A: Sylvan Library first instructs Amy to draw 2 cards. These card draws are handled one at a time [CR 120.2]. For the first card draw, each Chains of Mephistopheles sees Amy drawing a card that’s not the first card she drew in her draw step and wants to replace this event with something else. Amy can choose what order they apply, but since they both do the same thing, this choice makes no difference [CR 616.1]. Whichever she chooses, the card draw will be modified to Amy discarding a card, then drawing a card. The second Chains of Mephistopheles sees her drawing a card here and modifies this event to Amy discarding a card, then drawing. Amy can’t discard, so she mills. The final result is that the first draw from Sylvan Library is modified into Amy discarding a card and milling. The second card draw will be modified by whatever Chains effect Amy chooses to apply first into her milling, since again, she can’t discard.

After this, it’s time to finish resolving the Sylvan Library trigger. Amy will be instructed to choose 2 cards in her hand that she drew this turn, but being empty-handed, this will not be possible, so there will be no cards chosen this way. Amy only pays life “for each card chosen this way,” so she won’t have to pay any.

Note: Drawing with Sylvan is optional, so if Amy didn’t want to discard a card and mill 2 here, she doesn’t have to. Since she discarded a card here, though, it’s unambiguous that she has chosen to use the Sylvan Library’s card draws, so she’s stuck doing the rest of the instructions, as modified by the applicable replacement effects (such as Chains of Mephistopheles here).

Note: Replacement effects only apply to each event once, even if they are still applicable after applying the first time or become applicable again after other replacement effects have applied [CR 614.5]. This means that if Amy had several cards in hand, she would only have to discard 2 per extra draw.

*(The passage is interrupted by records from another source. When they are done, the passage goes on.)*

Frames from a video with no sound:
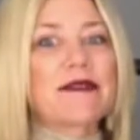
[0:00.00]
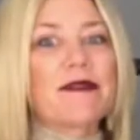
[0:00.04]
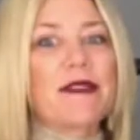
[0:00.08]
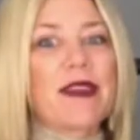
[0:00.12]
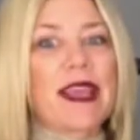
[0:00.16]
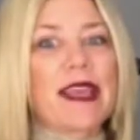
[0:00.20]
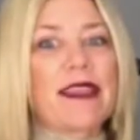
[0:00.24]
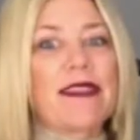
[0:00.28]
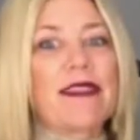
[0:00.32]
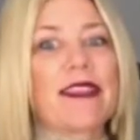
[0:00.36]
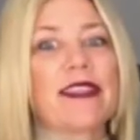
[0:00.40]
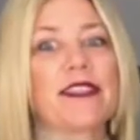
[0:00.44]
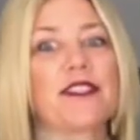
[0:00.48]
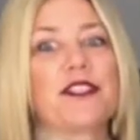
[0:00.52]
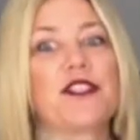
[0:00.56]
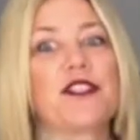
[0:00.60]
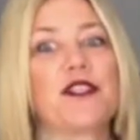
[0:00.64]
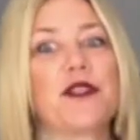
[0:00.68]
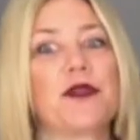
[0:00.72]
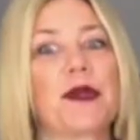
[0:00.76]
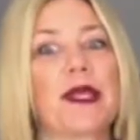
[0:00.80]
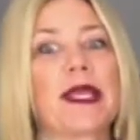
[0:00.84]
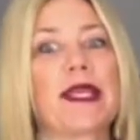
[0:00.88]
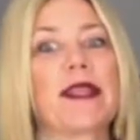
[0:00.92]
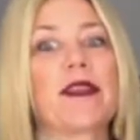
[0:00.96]
fit that
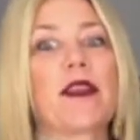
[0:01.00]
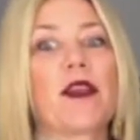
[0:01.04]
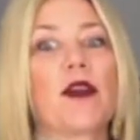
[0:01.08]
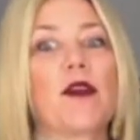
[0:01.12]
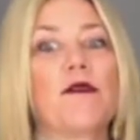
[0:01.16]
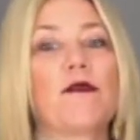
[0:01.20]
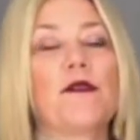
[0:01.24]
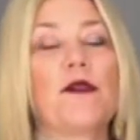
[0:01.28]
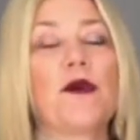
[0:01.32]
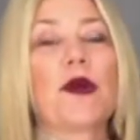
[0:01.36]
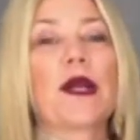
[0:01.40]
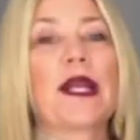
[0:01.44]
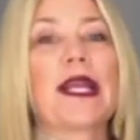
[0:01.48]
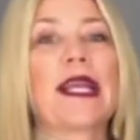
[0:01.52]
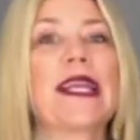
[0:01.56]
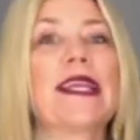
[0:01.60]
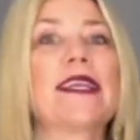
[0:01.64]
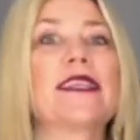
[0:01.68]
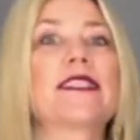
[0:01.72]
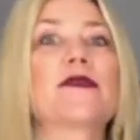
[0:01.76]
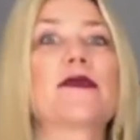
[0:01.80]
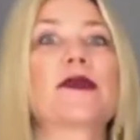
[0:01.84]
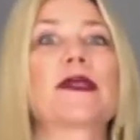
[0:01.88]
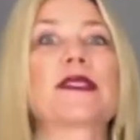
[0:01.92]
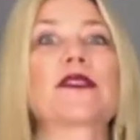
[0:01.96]
you can go for
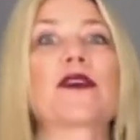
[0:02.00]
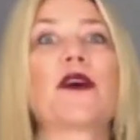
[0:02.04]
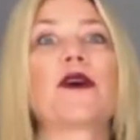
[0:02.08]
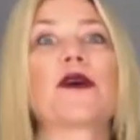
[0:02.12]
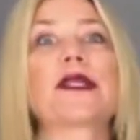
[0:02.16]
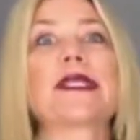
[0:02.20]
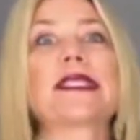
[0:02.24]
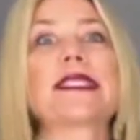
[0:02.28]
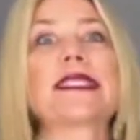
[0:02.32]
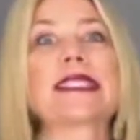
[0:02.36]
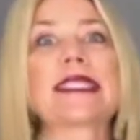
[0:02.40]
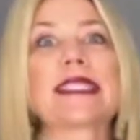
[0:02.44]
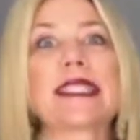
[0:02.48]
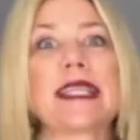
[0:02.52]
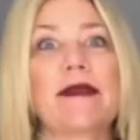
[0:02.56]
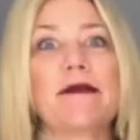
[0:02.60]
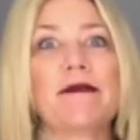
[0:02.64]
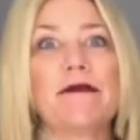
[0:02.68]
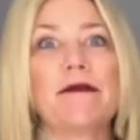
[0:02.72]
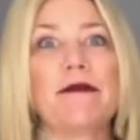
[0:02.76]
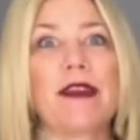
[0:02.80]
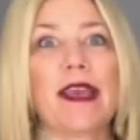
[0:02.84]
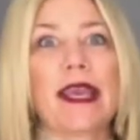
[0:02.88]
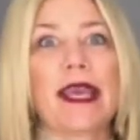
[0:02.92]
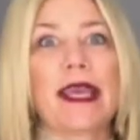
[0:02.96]
is what's called a
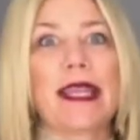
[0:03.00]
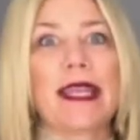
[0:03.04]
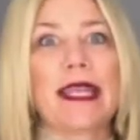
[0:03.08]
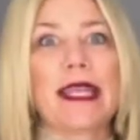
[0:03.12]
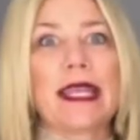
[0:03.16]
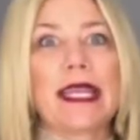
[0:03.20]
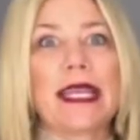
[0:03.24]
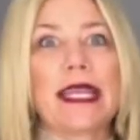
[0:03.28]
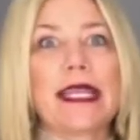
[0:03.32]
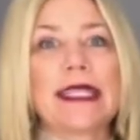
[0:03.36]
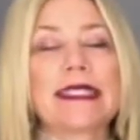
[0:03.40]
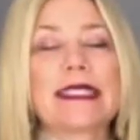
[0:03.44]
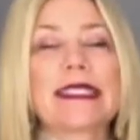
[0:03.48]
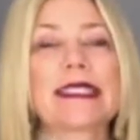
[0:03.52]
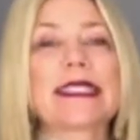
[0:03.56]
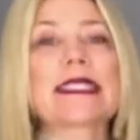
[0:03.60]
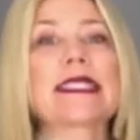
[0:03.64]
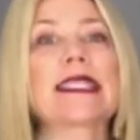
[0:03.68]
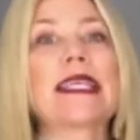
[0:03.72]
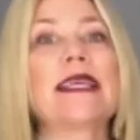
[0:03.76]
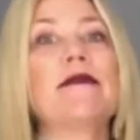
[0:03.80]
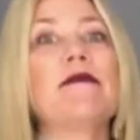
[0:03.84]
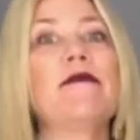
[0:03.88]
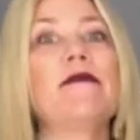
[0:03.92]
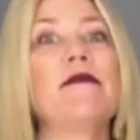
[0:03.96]
slim fit. And
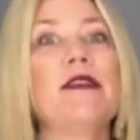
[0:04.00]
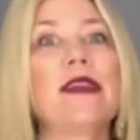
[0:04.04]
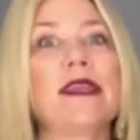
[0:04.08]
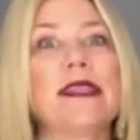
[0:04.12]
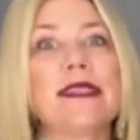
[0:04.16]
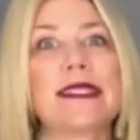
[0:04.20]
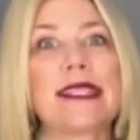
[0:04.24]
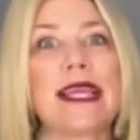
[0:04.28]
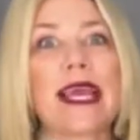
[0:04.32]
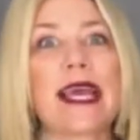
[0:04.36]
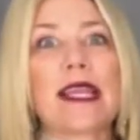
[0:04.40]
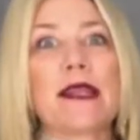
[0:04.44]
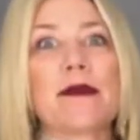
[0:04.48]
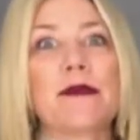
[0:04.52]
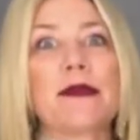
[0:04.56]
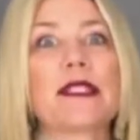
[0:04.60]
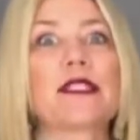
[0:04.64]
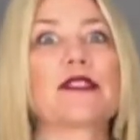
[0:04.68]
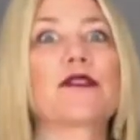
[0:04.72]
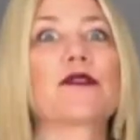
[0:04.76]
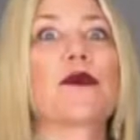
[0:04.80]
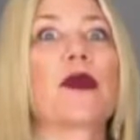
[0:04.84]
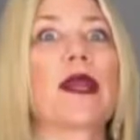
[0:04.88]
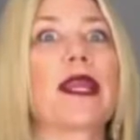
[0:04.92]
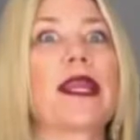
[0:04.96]
slim fit denim
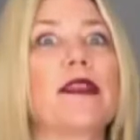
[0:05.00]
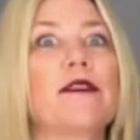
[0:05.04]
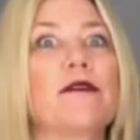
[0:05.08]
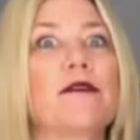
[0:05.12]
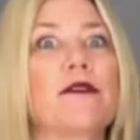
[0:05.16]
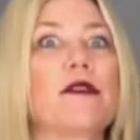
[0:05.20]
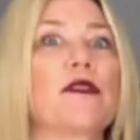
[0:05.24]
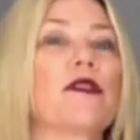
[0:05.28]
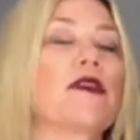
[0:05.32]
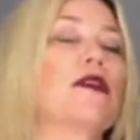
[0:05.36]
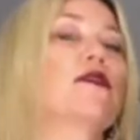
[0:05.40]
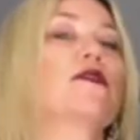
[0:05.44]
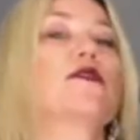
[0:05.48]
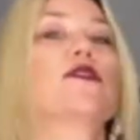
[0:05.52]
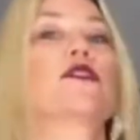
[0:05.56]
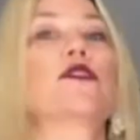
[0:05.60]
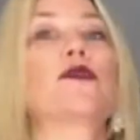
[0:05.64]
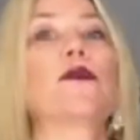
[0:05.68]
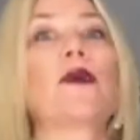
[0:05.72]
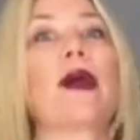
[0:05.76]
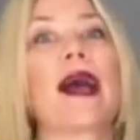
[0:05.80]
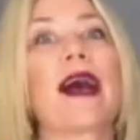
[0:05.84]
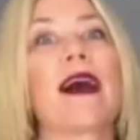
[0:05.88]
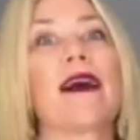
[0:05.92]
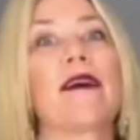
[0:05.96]
is great for those
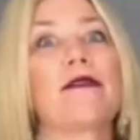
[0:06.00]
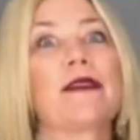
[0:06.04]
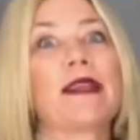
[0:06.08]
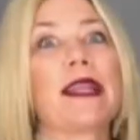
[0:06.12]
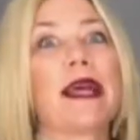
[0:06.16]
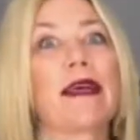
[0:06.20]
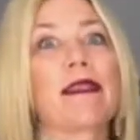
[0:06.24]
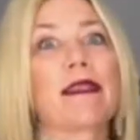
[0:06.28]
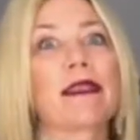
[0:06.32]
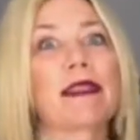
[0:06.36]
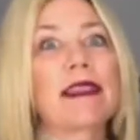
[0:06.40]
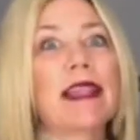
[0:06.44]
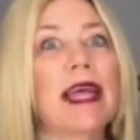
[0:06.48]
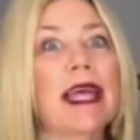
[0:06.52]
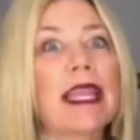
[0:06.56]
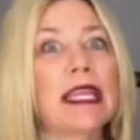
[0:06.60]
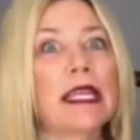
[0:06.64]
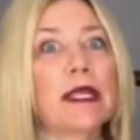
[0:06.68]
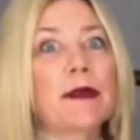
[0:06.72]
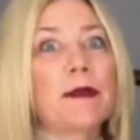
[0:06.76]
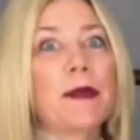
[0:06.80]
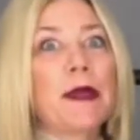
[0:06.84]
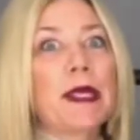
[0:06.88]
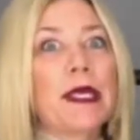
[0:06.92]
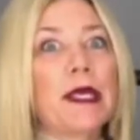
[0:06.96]
who have an
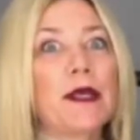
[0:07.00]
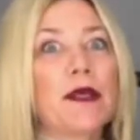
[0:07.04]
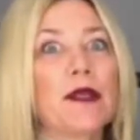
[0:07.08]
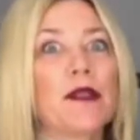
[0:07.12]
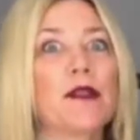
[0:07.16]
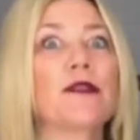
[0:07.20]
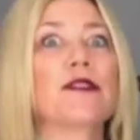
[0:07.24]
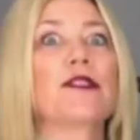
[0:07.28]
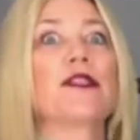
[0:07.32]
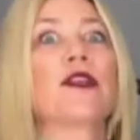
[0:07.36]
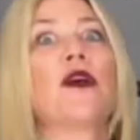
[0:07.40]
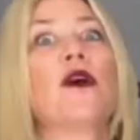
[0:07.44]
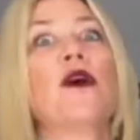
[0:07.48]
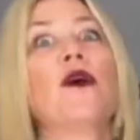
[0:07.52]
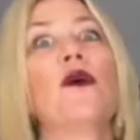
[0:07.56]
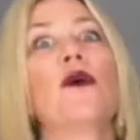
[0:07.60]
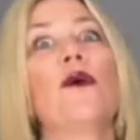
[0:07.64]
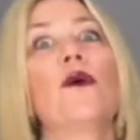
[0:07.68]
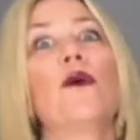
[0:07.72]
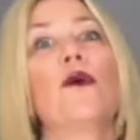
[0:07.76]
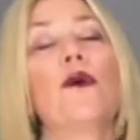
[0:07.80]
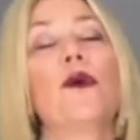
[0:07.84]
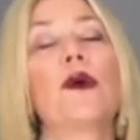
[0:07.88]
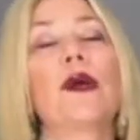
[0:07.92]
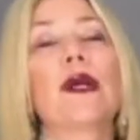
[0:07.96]
athletic build
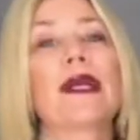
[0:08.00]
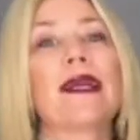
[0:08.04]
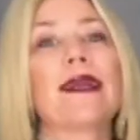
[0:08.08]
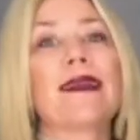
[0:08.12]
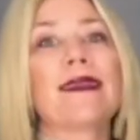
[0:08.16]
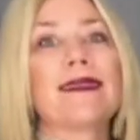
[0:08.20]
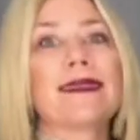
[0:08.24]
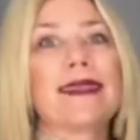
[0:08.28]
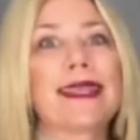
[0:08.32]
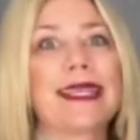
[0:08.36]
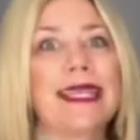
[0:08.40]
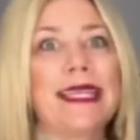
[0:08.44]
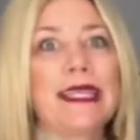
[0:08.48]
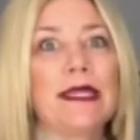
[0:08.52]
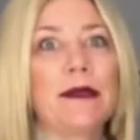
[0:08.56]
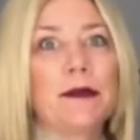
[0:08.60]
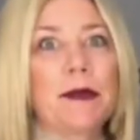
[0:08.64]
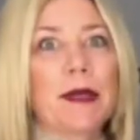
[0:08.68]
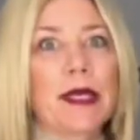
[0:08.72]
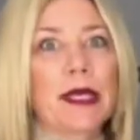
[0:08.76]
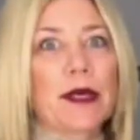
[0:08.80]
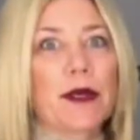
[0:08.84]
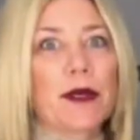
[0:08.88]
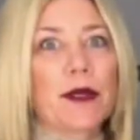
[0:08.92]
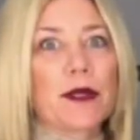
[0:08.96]
or a lean
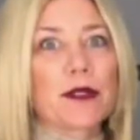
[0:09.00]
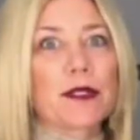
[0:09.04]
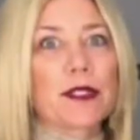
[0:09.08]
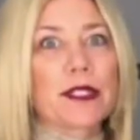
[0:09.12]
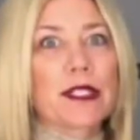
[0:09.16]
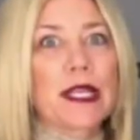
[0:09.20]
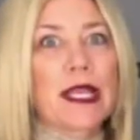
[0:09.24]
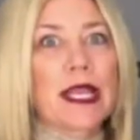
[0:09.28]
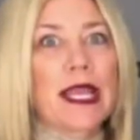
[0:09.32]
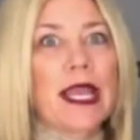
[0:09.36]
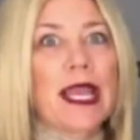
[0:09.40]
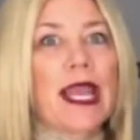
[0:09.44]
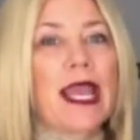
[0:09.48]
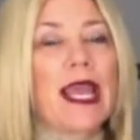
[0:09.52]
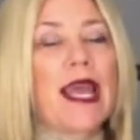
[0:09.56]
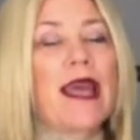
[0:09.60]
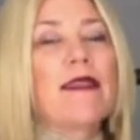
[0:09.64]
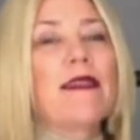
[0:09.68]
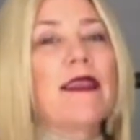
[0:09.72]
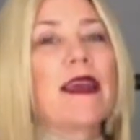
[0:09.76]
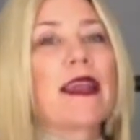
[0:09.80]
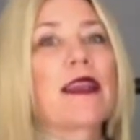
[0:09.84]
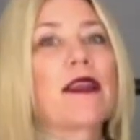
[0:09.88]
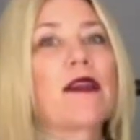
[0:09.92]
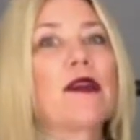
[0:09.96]
build.
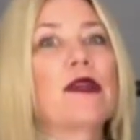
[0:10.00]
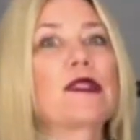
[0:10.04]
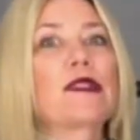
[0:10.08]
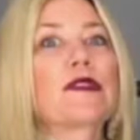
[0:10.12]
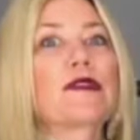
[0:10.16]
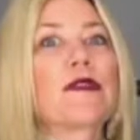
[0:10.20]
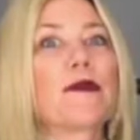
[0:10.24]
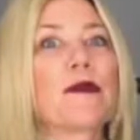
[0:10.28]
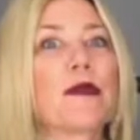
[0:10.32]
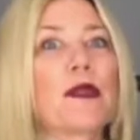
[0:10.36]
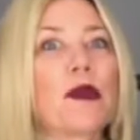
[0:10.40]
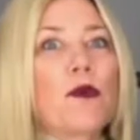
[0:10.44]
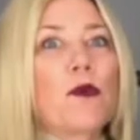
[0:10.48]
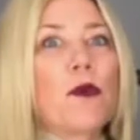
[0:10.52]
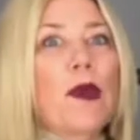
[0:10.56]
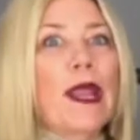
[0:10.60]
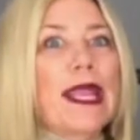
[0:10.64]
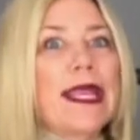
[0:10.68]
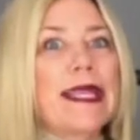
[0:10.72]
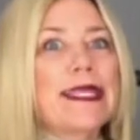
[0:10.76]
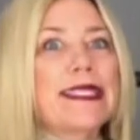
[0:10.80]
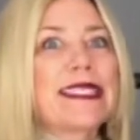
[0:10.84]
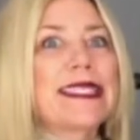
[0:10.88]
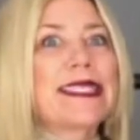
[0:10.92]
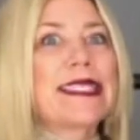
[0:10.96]
That goes from the
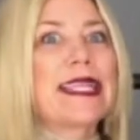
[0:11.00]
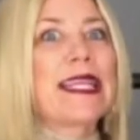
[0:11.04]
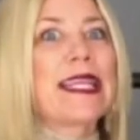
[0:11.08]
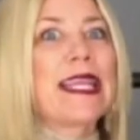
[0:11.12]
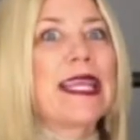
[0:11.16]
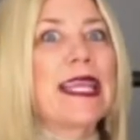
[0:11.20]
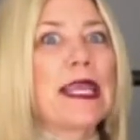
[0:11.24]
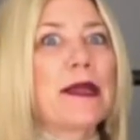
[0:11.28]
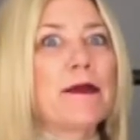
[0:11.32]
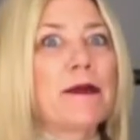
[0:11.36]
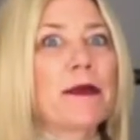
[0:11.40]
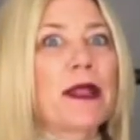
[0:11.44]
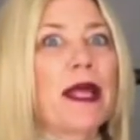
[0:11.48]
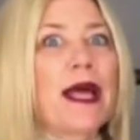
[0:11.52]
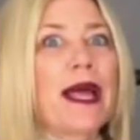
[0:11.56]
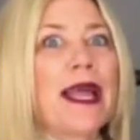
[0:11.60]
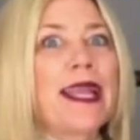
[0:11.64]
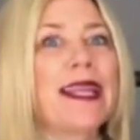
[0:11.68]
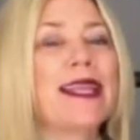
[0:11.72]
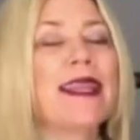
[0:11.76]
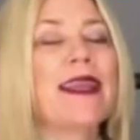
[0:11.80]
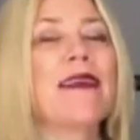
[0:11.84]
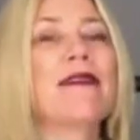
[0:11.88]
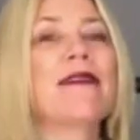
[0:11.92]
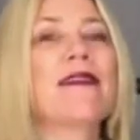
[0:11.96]
waist and hip
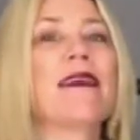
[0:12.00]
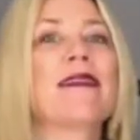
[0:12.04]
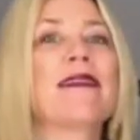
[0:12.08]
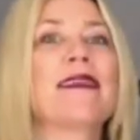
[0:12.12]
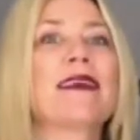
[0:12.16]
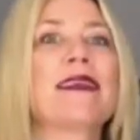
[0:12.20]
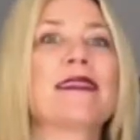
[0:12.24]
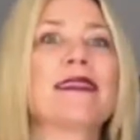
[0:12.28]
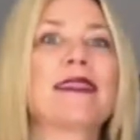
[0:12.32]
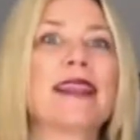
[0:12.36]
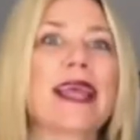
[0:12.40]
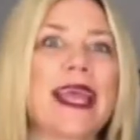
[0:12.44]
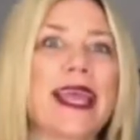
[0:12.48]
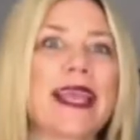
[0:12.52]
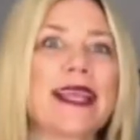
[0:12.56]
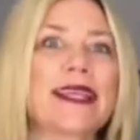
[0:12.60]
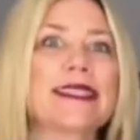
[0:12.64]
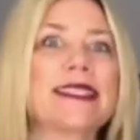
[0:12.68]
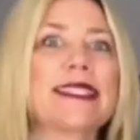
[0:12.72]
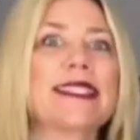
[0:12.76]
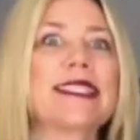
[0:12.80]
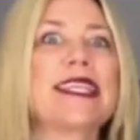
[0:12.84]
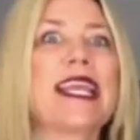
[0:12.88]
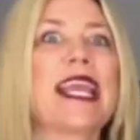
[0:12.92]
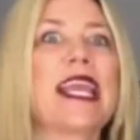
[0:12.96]
line, and then the
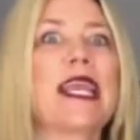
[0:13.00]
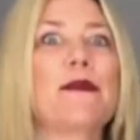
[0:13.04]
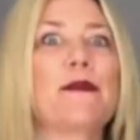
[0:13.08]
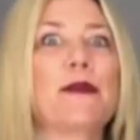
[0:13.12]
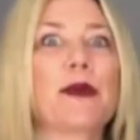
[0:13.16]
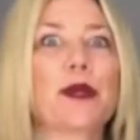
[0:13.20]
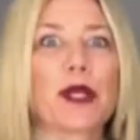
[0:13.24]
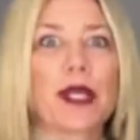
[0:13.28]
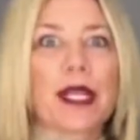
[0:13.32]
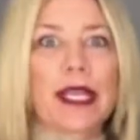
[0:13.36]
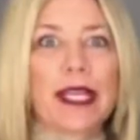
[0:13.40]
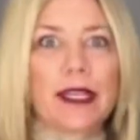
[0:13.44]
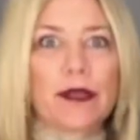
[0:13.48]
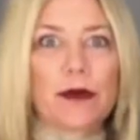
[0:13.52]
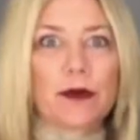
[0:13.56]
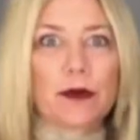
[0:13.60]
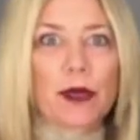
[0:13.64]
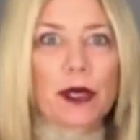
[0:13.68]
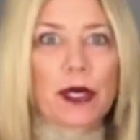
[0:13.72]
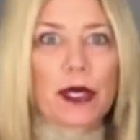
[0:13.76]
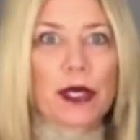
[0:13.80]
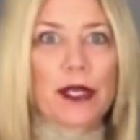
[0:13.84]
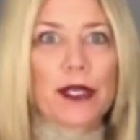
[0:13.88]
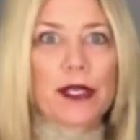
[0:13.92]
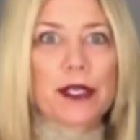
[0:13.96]
legs taper
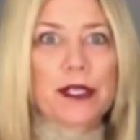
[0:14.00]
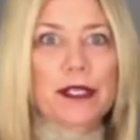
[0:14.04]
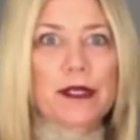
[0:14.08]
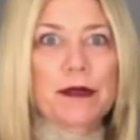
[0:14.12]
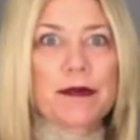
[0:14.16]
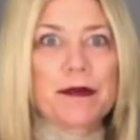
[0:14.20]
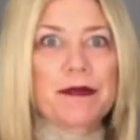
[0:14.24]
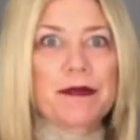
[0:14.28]
inward.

The Chains would not keep replacing the draw with [discard, then draw] until she ran out of cards to discard.

Q: Amy uses Word of Seizing to steal Nicole’s Elixir of Immortality, then activates it. Nicole controls a Psychogenic Probe and Amy has no cards in her graveyard. Both players are at 2 life. What happens?

A: After Amy gains 5 life, Elixir of Immortality’s ability will instruct her to shuffle it and her graveyard into their owners’ libraries. Even though she has no cards in her graveyard, this instruction means “shuffle all the cards from your graveyard into your library,” which Amy can do, so she does so, causing Psychogenic Probe to trigger [CR 400.11, 701.18d].

Amy can also follow the instruction to shuffle Elixir of Immortality into its owner’s library, so she does this too. This does not cause Psychogenic Probe to trigger, because its trigger condition is “whenever a spell or ability causes a player to shuffle his or her library,” which does not include the case here in which Amy is shuffling another player’s library.

After this, Elixir of Immortality’s ability is done resolving and Psychogenic Probe’s ability is put onto the stack. When this ability resolves, Amy will fall from 7 to 5 life.

Note: This question is my choice for the best this year, though I feel I owe an explanation for why. It certainly doesn’t have anywhere near the complexity of the previous year’s winner nor the technical difficulty of the one before that. This question is a true egg of Columbus, so simple once you know the trick, yet the trick is so subtle that it’s rarely spotted. I would be willing to believe that any judge on earth might get this question wrong, even those considered to have the deepest and broadest rules knowledge in the program. As often as we judges stress the need to “read the friendly card,” how often do we take that advice? Even with the additional clue of me linking the M11 version of Elixir of Immortality with printed text that clearly conflicted with what the card did in this question, did you look up the Oracle text to confirm which player did the shuffling? Did you carefully read the text on Psychogenic Probe to confirm whether it applied to the player whose library was being shuffled or the player doing the shuffling? I like this question so much precisely because the complexity comes from an unexpected place. It doesn’t need you to know a specific rule or have an in-depth understanding of how some complicated process works. You just need to know exactly what both cards do.